Between August 2020 and March 2022 about 118,000 children and young adults were hospitalized for COVID-19. Others were hospitalized for a post-infection complication of COVID-19 known as multisystem inflammatory syndrome in children or MIS-C. For some, their pandemic experience was far more disruptive than the pain of lockdown.

A recent study looked at children and young adults hospitalized with COVID-19 or MIS-C to see how they fared. With in-person school starting back up, the findings support the case for vaccinating children and teens.

“The risks of severe illness and lingering complications are much higher than the risk of complications from vaccines, which are rare.”

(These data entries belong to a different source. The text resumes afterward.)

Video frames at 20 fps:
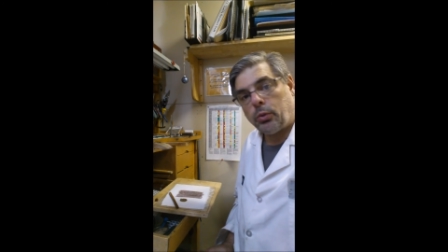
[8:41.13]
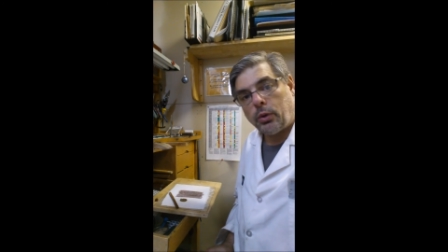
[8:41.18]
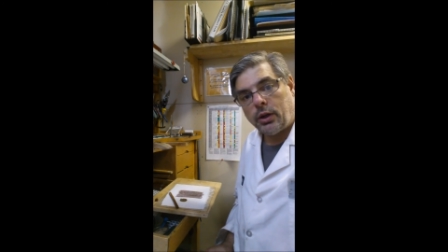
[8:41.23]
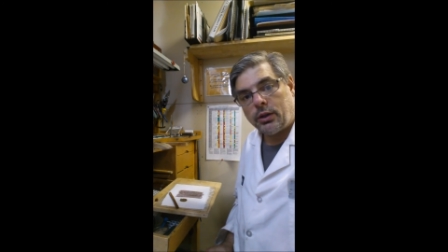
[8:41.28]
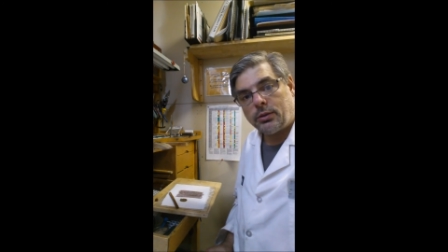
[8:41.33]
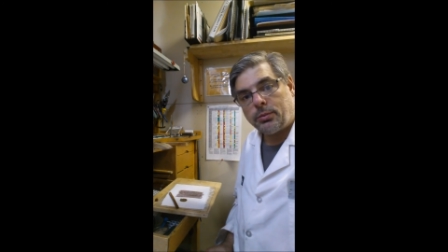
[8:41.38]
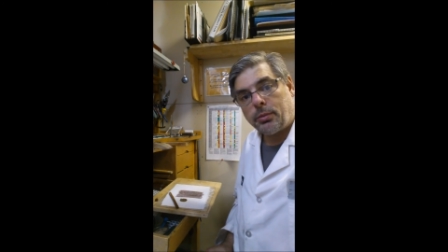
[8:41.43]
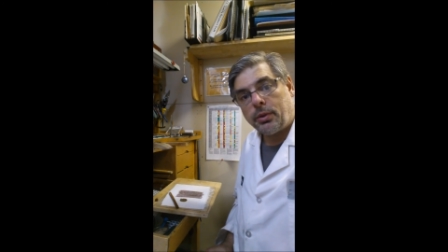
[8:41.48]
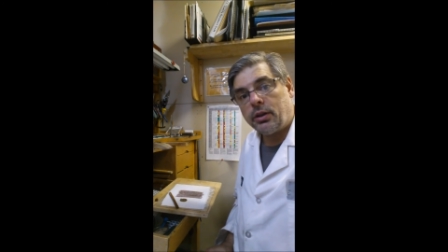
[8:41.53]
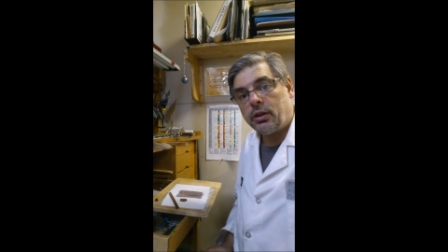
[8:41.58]

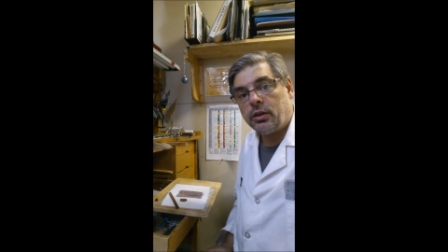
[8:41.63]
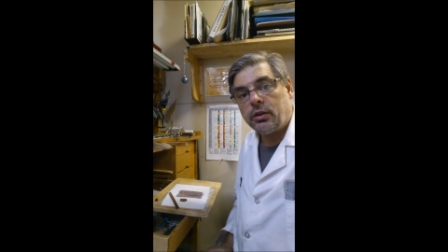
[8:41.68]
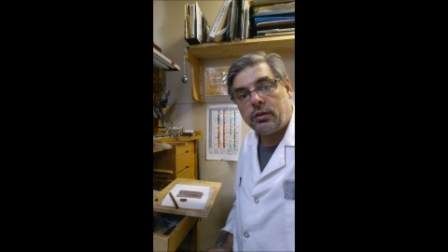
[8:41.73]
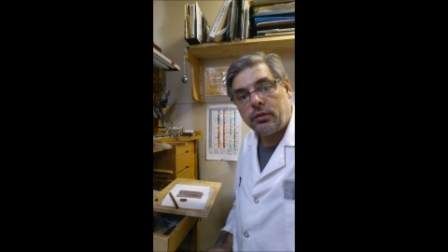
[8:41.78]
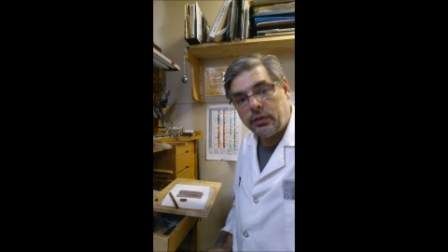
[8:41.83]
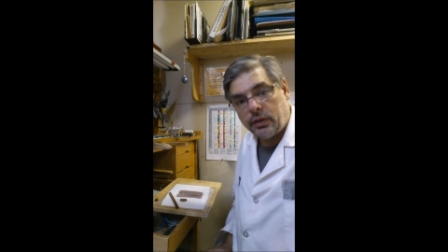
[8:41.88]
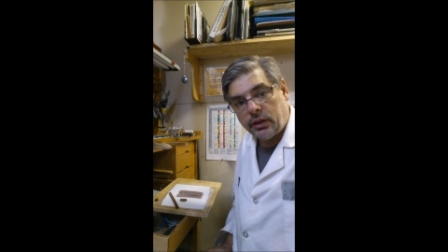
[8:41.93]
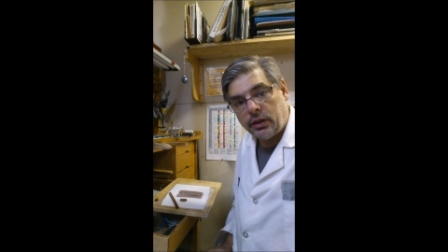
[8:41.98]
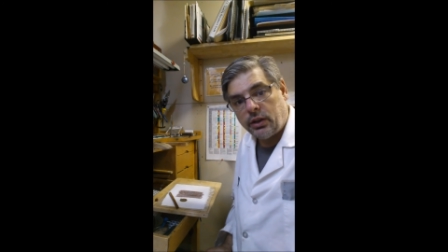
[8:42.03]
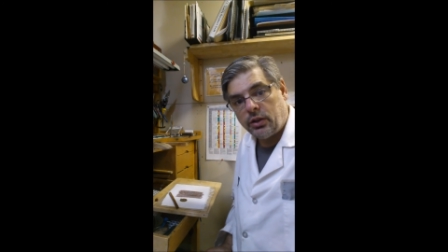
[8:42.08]
watch my other
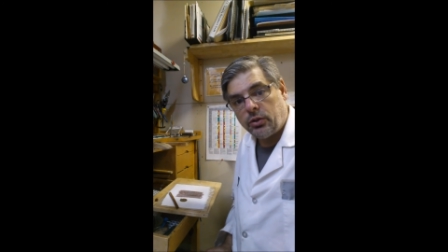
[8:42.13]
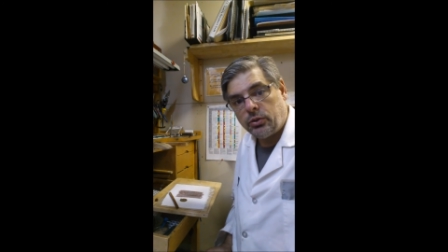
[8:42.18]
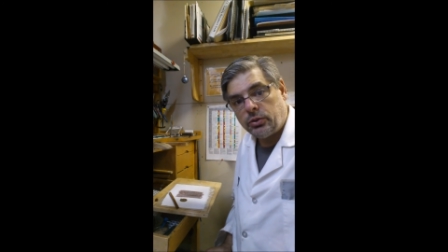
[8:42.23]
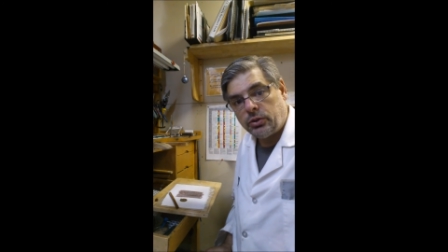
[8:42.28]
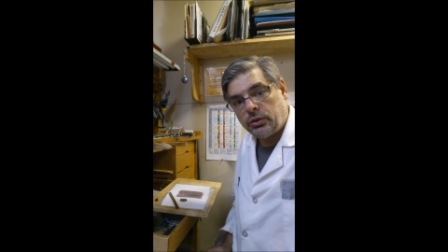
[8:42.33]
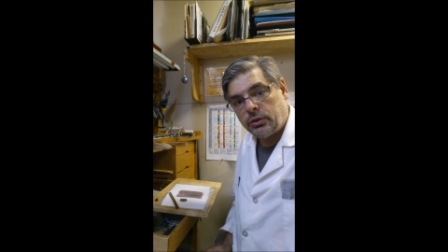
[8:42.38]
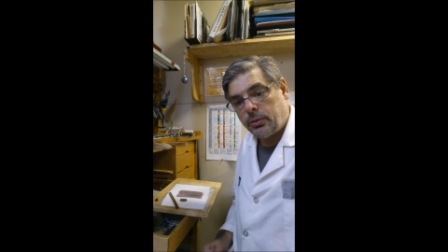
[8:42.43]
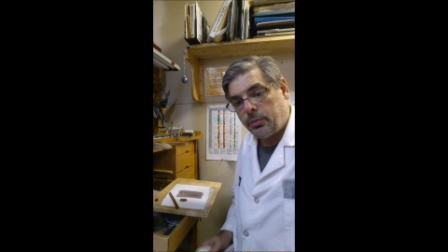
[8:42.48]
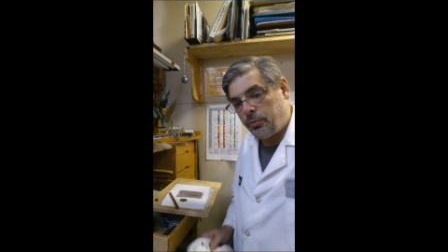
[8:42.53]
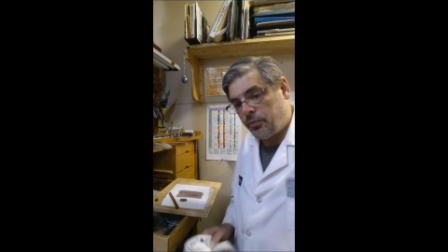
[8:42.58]

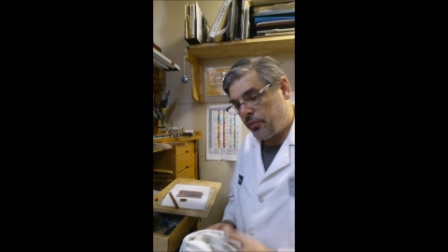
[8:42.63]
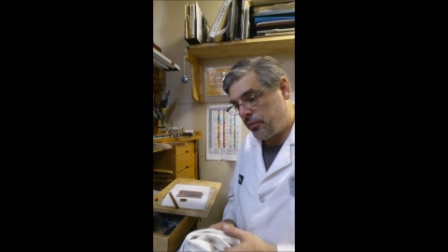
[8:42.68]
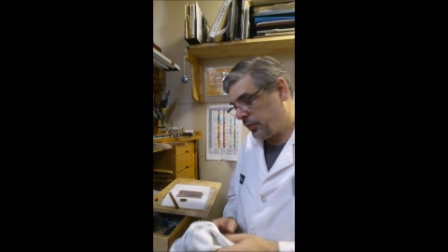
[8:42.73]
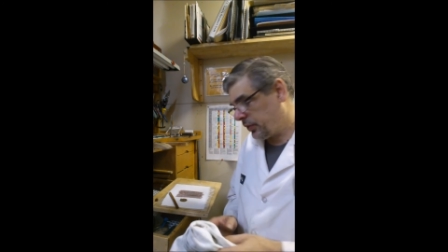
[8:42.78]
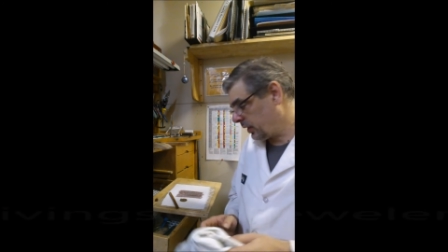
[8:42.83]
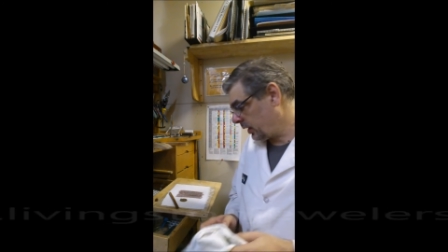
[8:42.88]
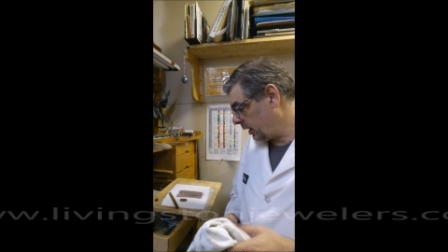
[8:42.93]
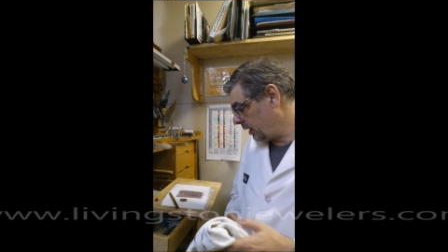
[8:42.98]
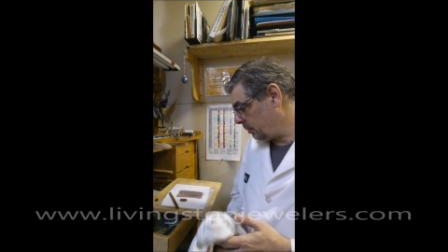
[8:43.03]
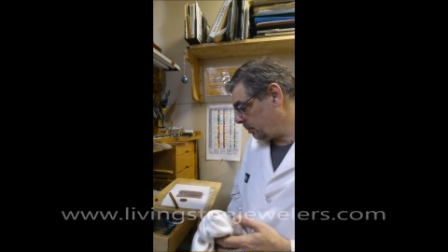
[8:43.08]
videos
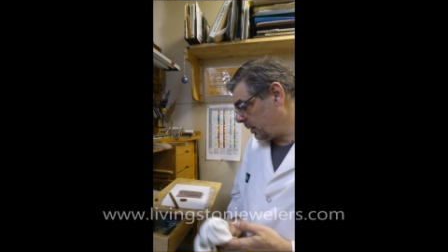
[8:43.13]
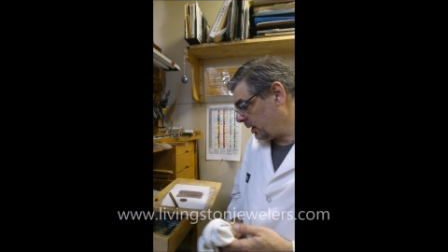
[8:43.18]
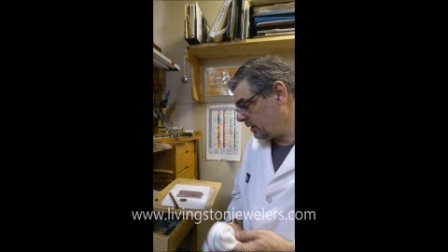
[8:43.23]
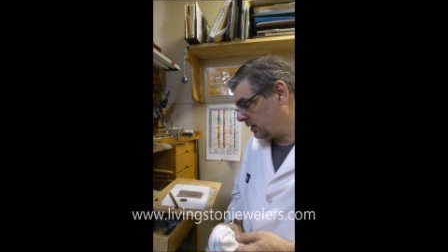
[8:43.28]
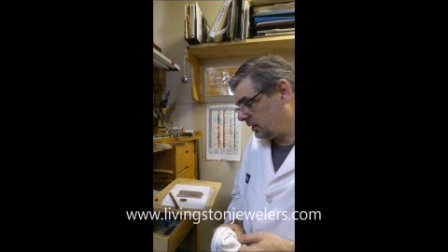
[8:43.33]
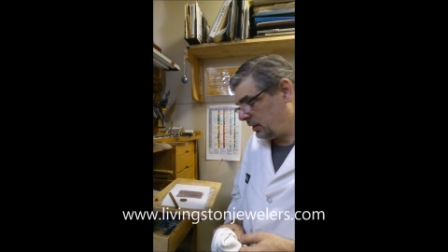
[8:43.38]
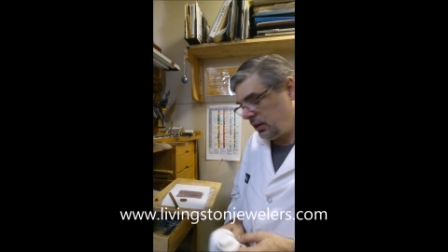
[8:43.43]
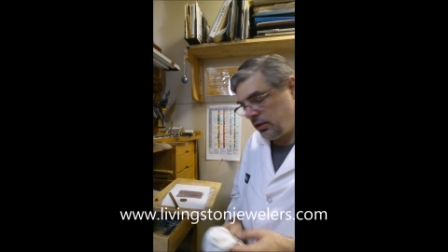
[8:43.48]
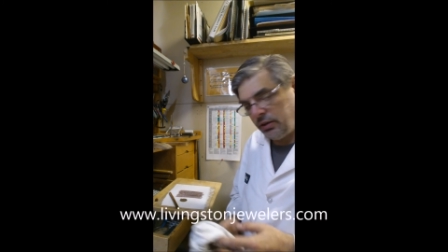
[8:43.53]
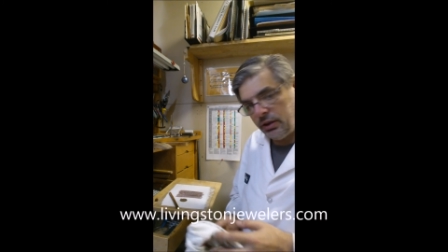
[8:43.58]
in my
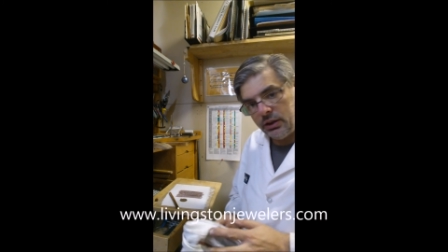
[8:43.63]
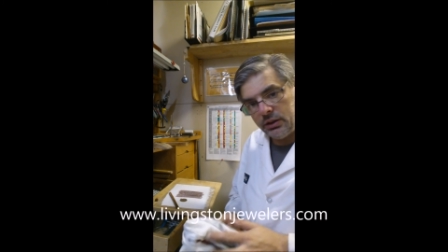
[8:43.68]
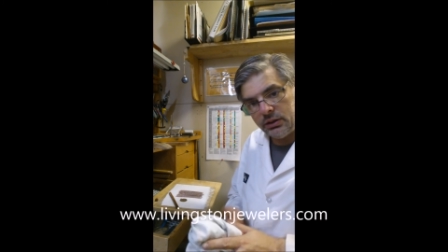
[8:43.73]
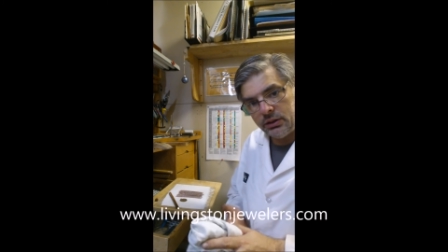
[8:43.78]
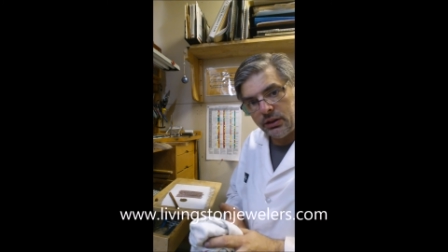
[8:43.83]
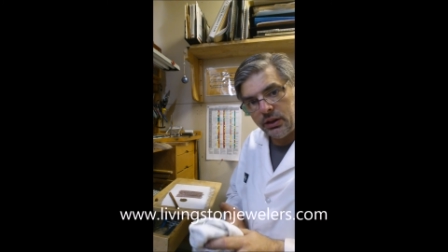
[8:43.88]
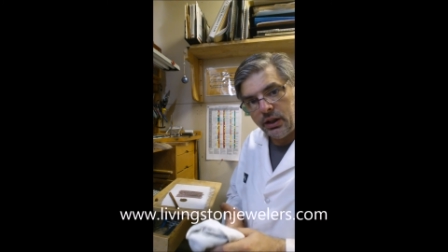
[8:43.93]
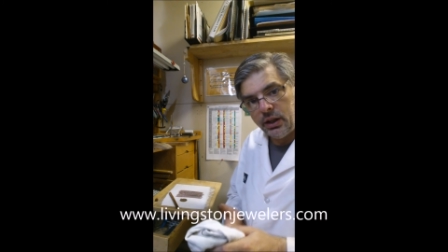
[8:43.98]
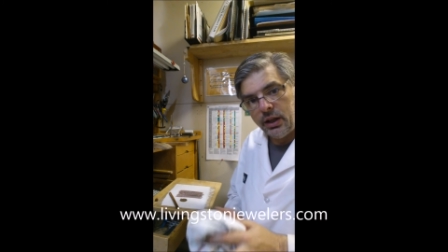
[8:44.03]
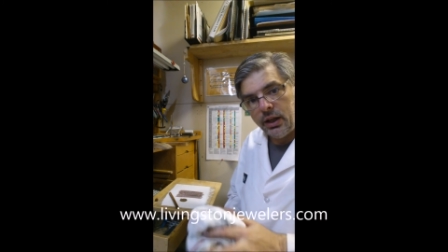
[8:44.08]

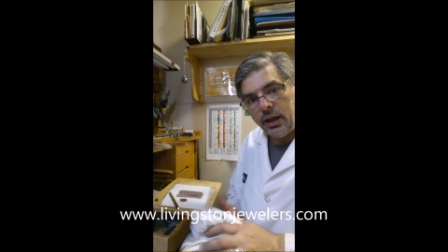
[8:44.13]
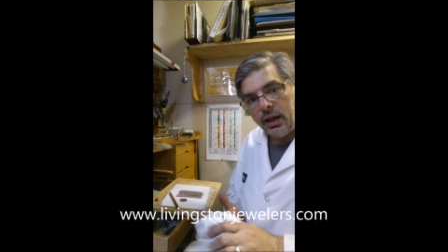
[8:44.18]
series.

Researchers at Boston Children’s Hospital and Children’s Hospital Colorado found that when these previously hospitalized children were examined at a two- to four-month follow-up, 27 percent of those with acute COVID-19 and 30 percent of those with MIS-C still had persistent symptoms, activity impairment or both.

Although these rates are better than those in older adults who were hospitalized, they are still worrisome. “The risks of severe illness and lingering complications are much higher than the risk of complications from vaccines, which are rare,” Adrienne Randolph, lead investigator on the study and a senior associate in critical care medicine at Boston Children’s Hospital, said in a statement.

“Anything we can do, such as vaccines and preventive measures, to decrease the risk of hospitalization from these illnesses is important to do,” Aline Maddux, first author of the study, told TheDoctor.

The study relied on data from the survey responses of caregivers of over 275 children and young adults under age 21 who were hospitalized with COVID-19 or MIS-C between May 2020 and May 2021 when vaccines against SARS-CoV-2, the virus that causes COVID-19, were not yet available. All the participants were part of the Overcoming COVID-19 study, a long-term prospective study done at 25 pediatric hospitals in the U.S.

Fatigue and weakness were the most common lingering symptoms among the group, affecting 11.3 percent of the children and young adults with COVID-19 and 20 percent of those with MIS-C. Shortness of breath affected about nine percent of those with COVID-19 and two-and-a-half percent of those with MIS-C.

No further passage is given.